◆ **Problem requirements**
Exactly as written, return every line of the data below apart from the pictures.

(Collected data entries)
:::::
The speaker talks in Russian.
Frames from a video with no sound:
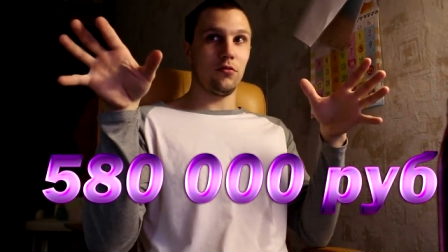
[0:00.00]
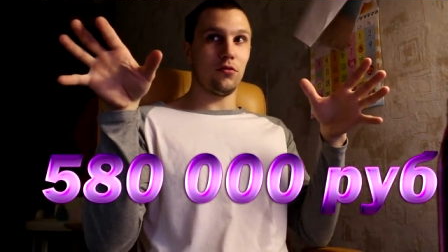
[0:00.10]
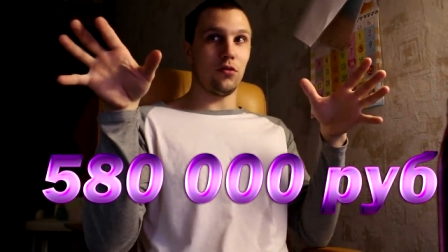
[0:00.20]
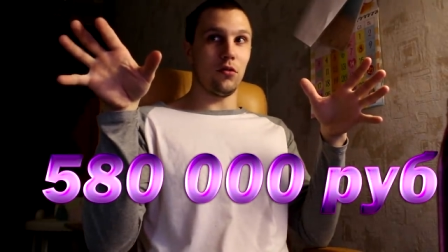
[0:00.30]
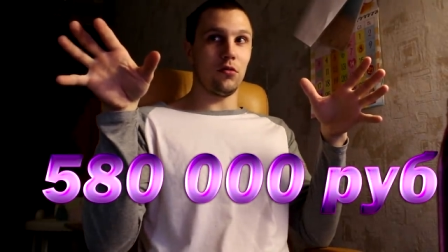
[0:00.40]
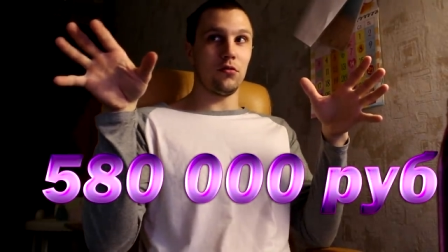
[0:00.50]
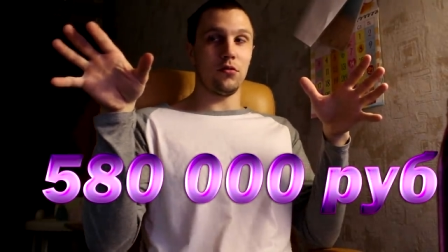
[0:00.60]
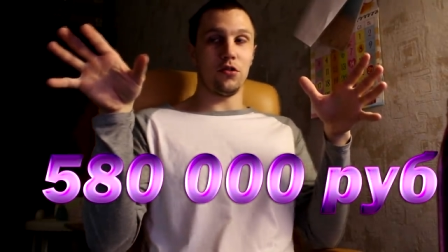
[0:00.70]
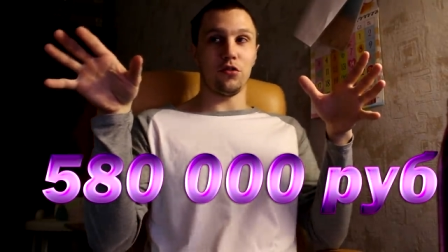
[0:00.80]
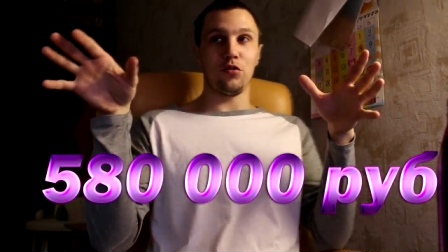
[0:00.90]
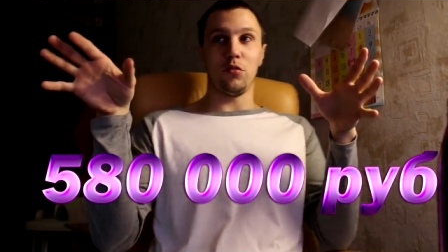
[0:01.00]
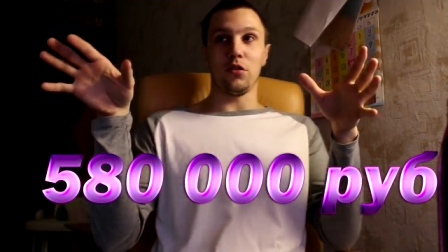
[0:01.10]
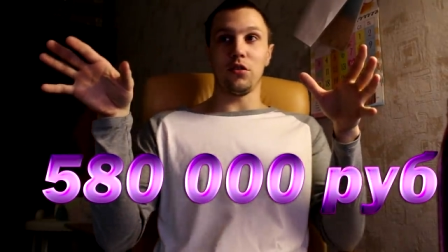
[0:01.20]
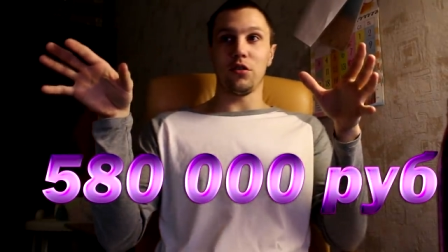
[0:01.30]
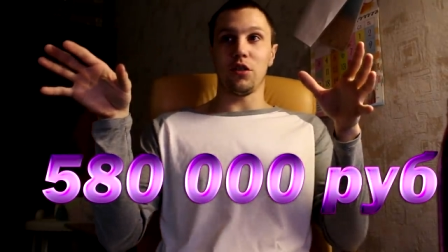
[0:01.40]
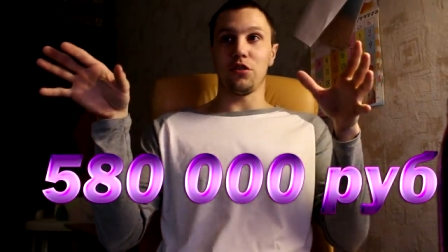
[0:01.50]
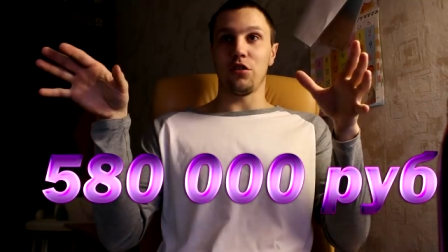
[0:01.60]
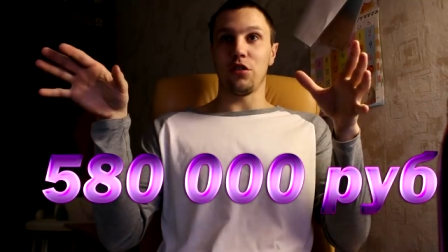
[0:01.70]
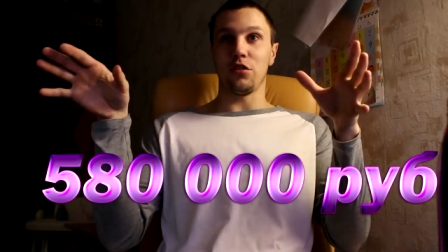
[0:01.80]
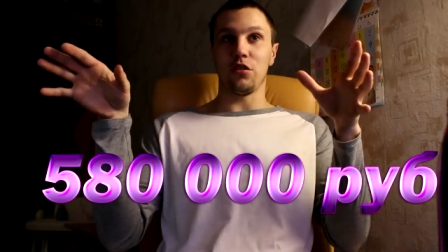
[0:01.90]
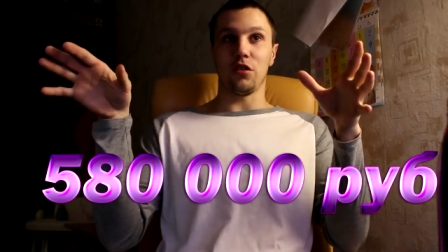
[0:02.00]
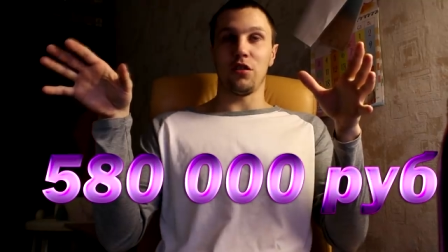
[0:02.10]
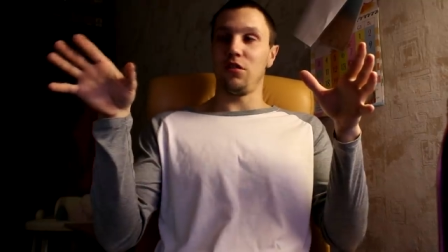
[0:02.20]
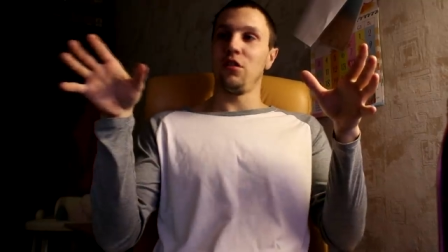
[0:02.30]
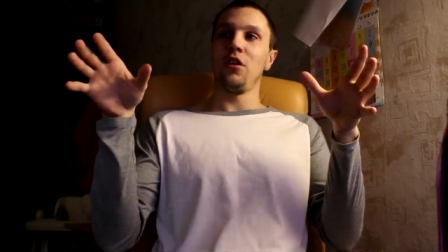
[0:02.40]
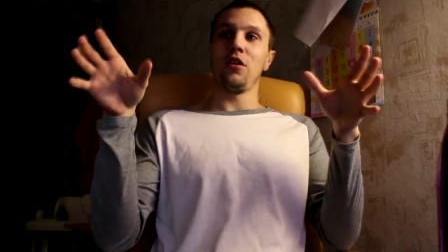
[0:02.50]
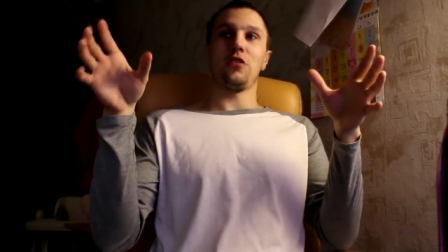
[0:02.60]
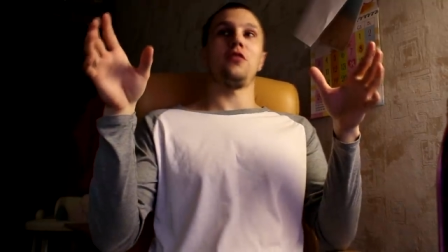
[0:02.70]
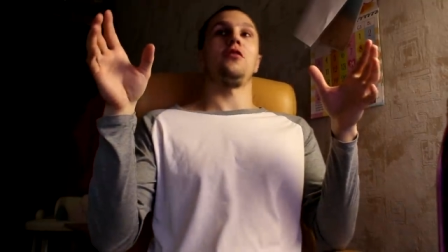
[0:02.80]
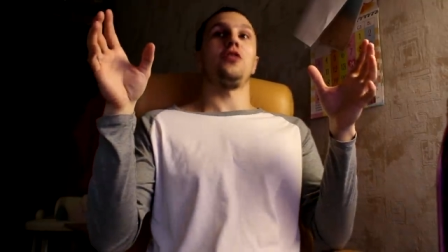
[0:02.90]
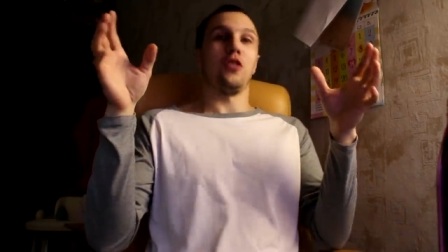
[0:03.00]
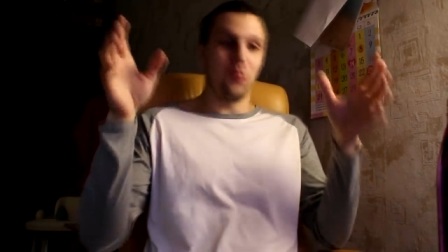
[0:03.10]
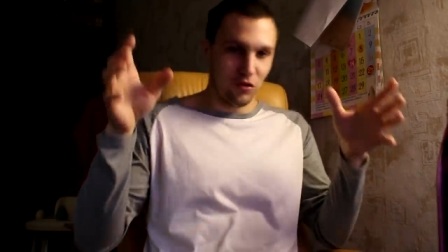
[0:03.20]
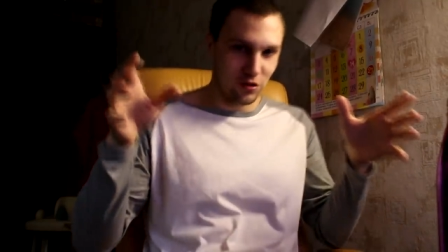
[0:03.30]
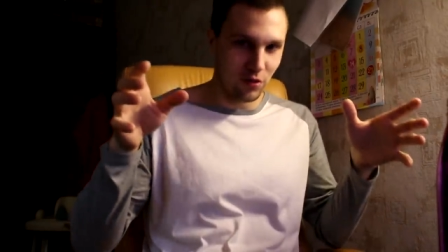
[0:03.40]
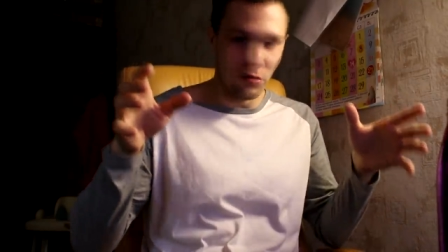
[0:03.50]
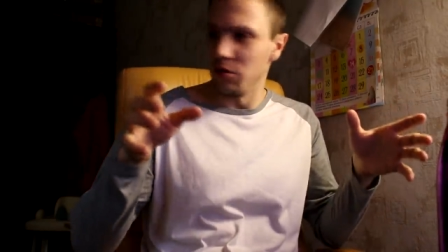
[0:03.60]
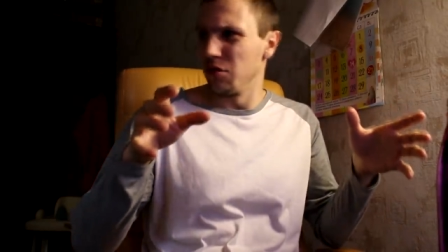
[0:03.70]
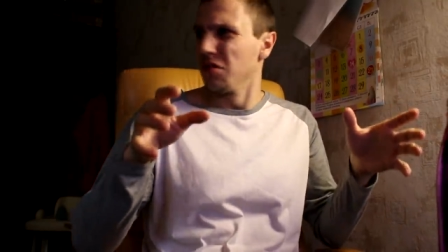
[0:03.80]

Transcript: Все, я сейчас думаю, одноэтажная Россия таки остановили кирпичный завод.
:::::
◆ **Response**
The speaker talks in Russian.
Frames from a video with no sound:
[0:00.00]
[0:00.10]
[0:00.20]
[0:00.30]
[0:00.40]
[0:00.50]
[0:00.60]
[0:00.70]
[0:00.80]
[0:00.90]
[0:01.00]
[0:01.10]
[0:01.20]
[0:01.30]
[0:01.40]
[0:01.50]
[0:01.60]
[0:01.70]
[0:01.80]
[0:01.90]
[0:02.00]
[0:02.10]
[0:02.20]
[0:02.30]
[0:02.40]
[0:02.50]
[0:02.60]
[0:02.70]
[0:02.80]
[0:02.90]
[0:03.00]
[0:03.10]
[0:03.20]
[0:03.30]
[0:03.40]
[0:03.50]
[0:03.60]
[0:03.70]
[0:03.80]

Transcript: Все, я сейчас думаю, одноэтажная Россия таки остановили кирпичный завод.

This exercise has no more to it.